Graves violaciones a los derechos humanos cometidas en 2008
La Comisión Nacional de los Derechos Humanos (CNDH) emitió una resolución en la que documentó abusos graves cometidos por elementos castrenses y autoridades ministeriales en agravio de ocho personas originarias de Baja California. Los afectados sufrieron la privación arbitraria de su libertad y agresiones físicas durante operativos desplegados en el año 2008.
Según los antecedentes del caso, las víctimas fueron interceptadas y posteriormente ingresadas por la fuerza a las instalaciones del Cuartel General de la Segunda Zona Militar, ubicado en la ciudad de Tijuana, el pasado 10 de noviembre de 2008. Tras permanecer en dicho recinto castrense, los agraviados fueron trasladados vía aérea hacia la capital del país para ser puestos a disposición de la entonces Subprocuraduría Especializada en Investigación de Delincuencia Organizada (SEIDO).
Dictámenes médicos confirman agresiones físicas y psicológicas
De acuerdo con los detalles contenidos en la Recomendación 209VG/2026, la investigación institucional permitió comprobar que una de las víctimas fue sometida directamente a actos de tortura, mientras que las otras siete sufrieron tratos crueles, inhumanos y degradantes. El organismo autónomo también corroboró la existencia de una retención ilegal, provocada por el retraso injustificado en la puesta a disposición ante las instancias ministeriales correspondientes.

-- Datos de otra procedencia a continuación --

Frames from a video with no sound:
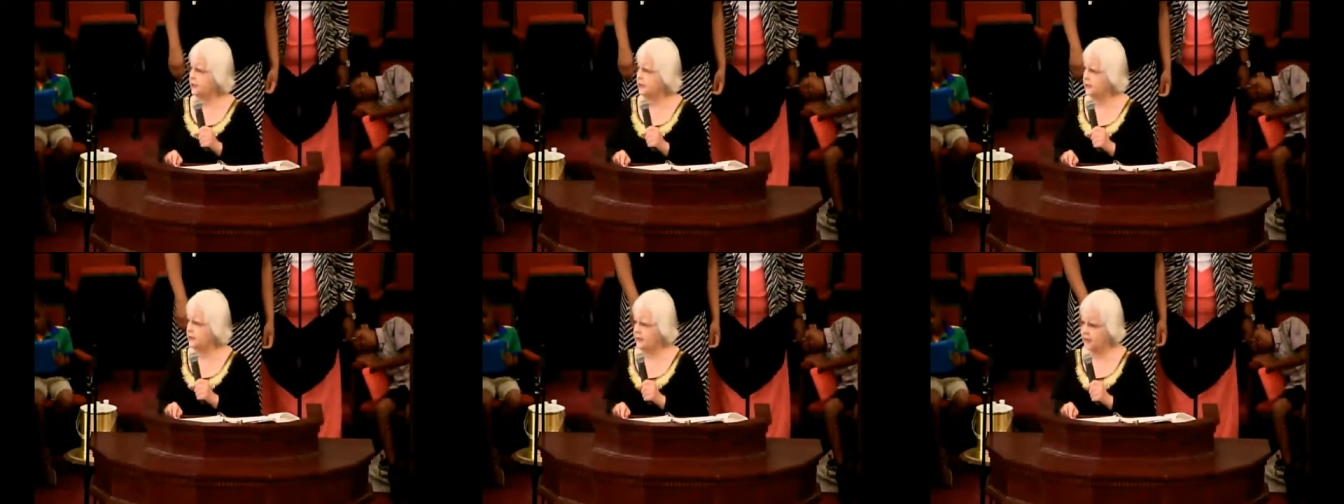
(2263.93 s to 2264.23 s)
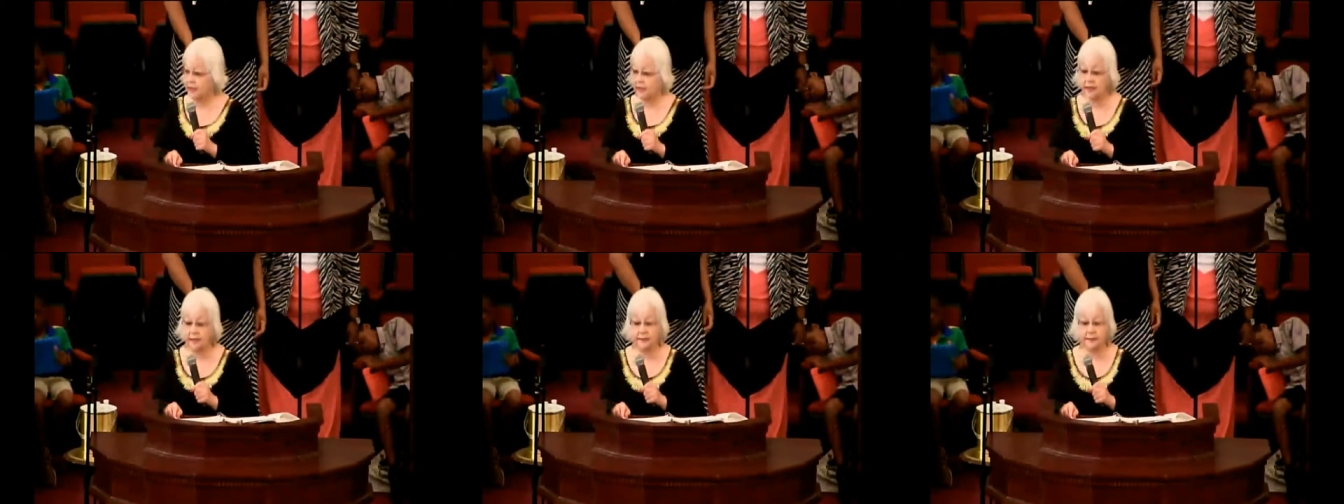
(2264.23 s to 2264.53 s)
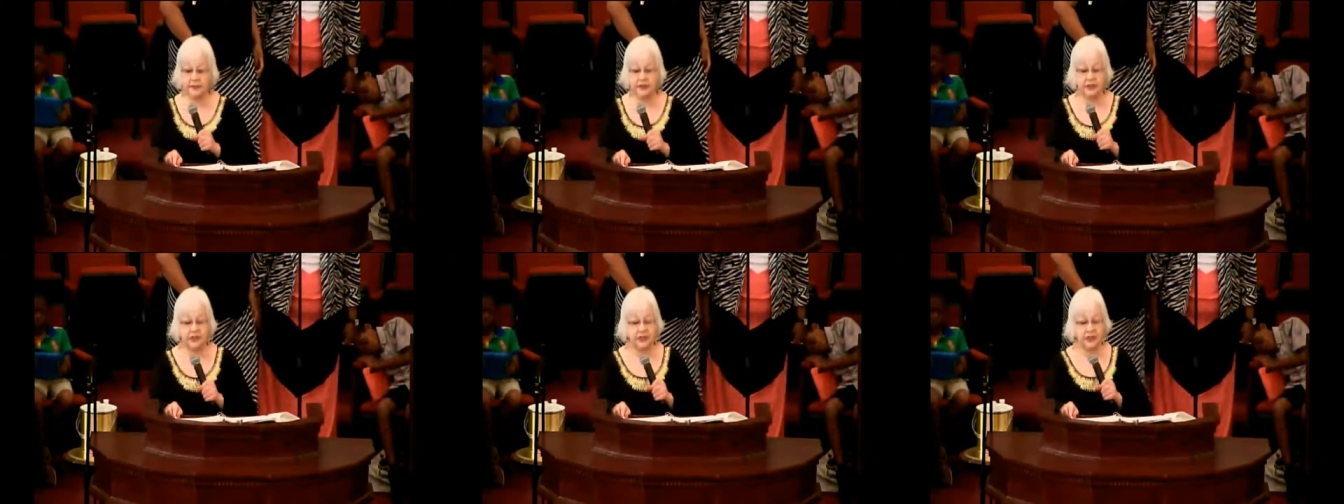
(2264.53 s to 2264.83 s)
to
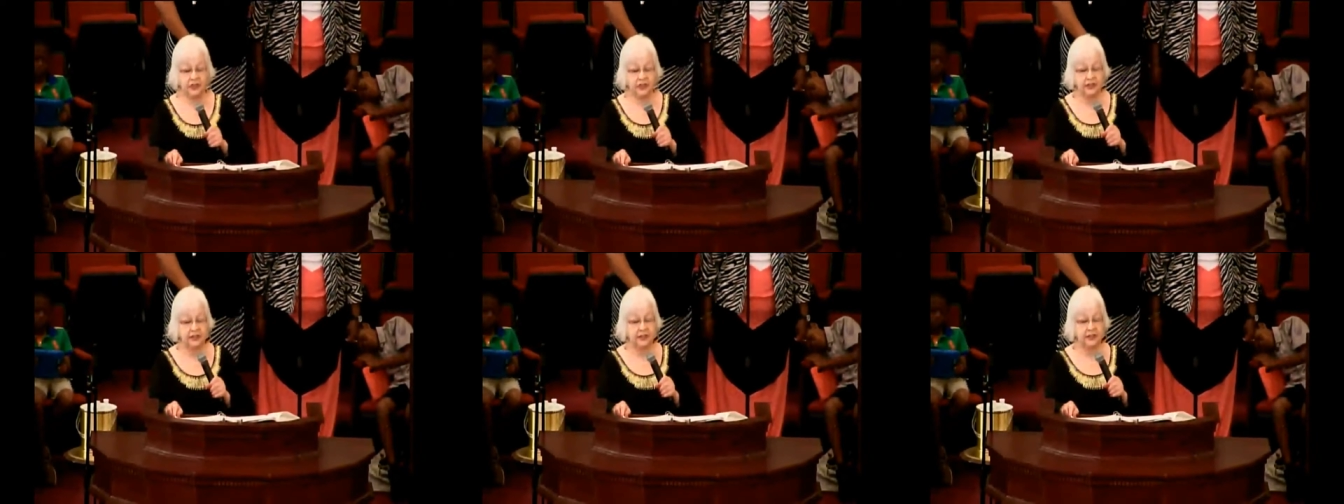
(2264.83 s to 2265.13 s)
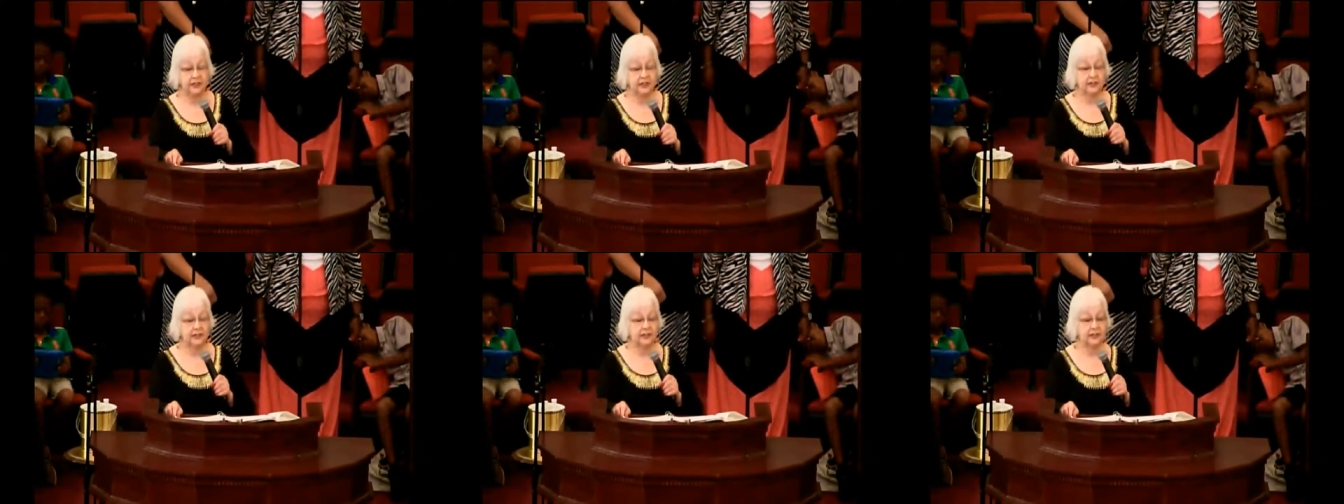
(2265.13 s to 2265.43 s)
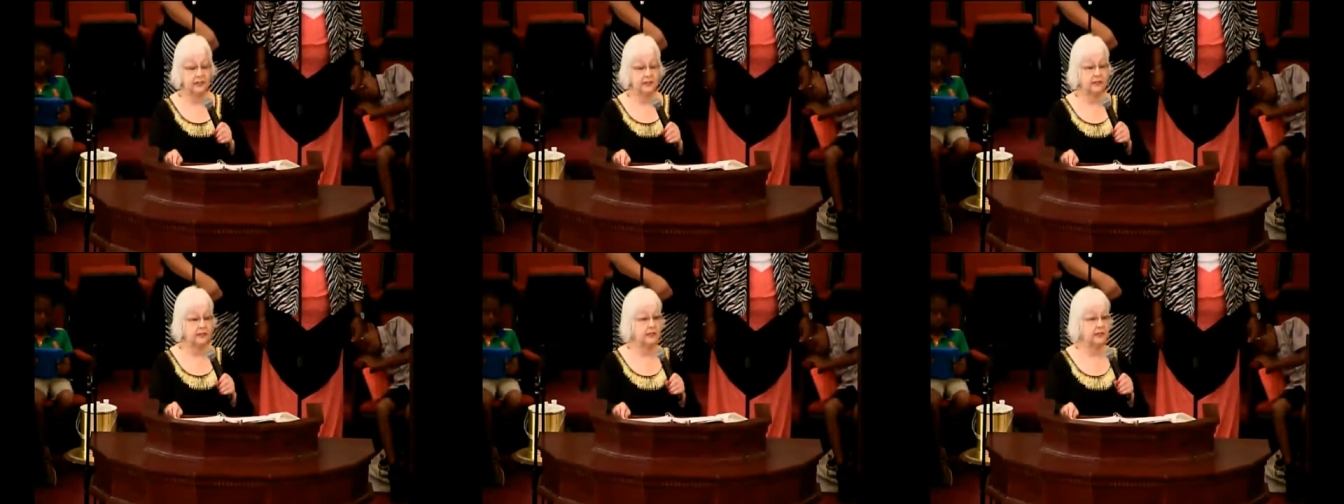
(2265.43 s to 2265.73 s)
come to
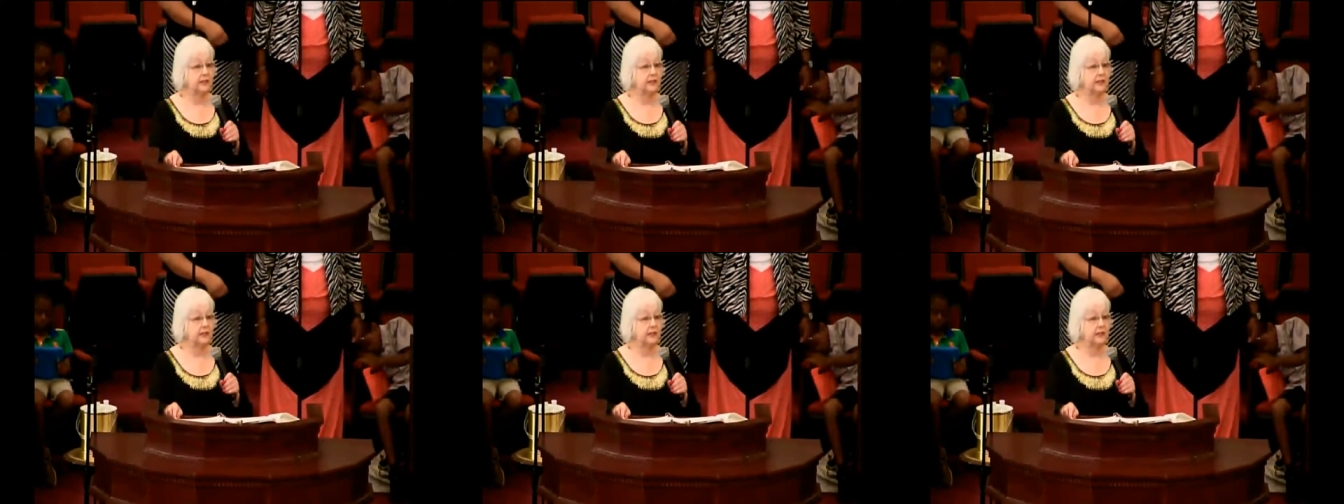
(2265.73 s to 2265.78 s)
Jesus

Para fundamentar estas conclusiones, la defensoría pública nacional integró diversos elementos probatorios, entre los que destacan dictámenes médico-psicológicos especializados elaborados bajo los lineamientos del Protocolo de Estambul, informes oficiales rendidos por las propias dependencias involucradas y las sentencias absolutorias que posteriormente exoneraron a los ocho involucrados de los delitos que se les imputaban originalmente.
Exigen reparación integral y capacitación a corporaciones de seguridad
Ante la gravedad de los hechos acreditados, la CNDH dirigió instrucciones precisas a la Secretaría de la Defensa Nacional (Sedena) y a la Fiscalía General de la República (FGR). Ambas instituciones federales tienen la obligación legal de implementar acciones inmediatas para garantizar la reparación integral del daño a los afectados, lo que incluye proporcionar atención psicológica especializada en los casos que así lo requieran.
Asimismo, el organismo protector de derechos humanos solicitó establecer programas permanentes de capacitación y formación dirigidos al personal militar y a los agentes del Ministerio Público Federal. El objetivo primordial de estas medidas es erradicar prácticas violatorias de los derechos fundamentales, previniendo futuros casos de tortura y garantizando el respeto irrestricto al debido proceso en todo el territorio nacional.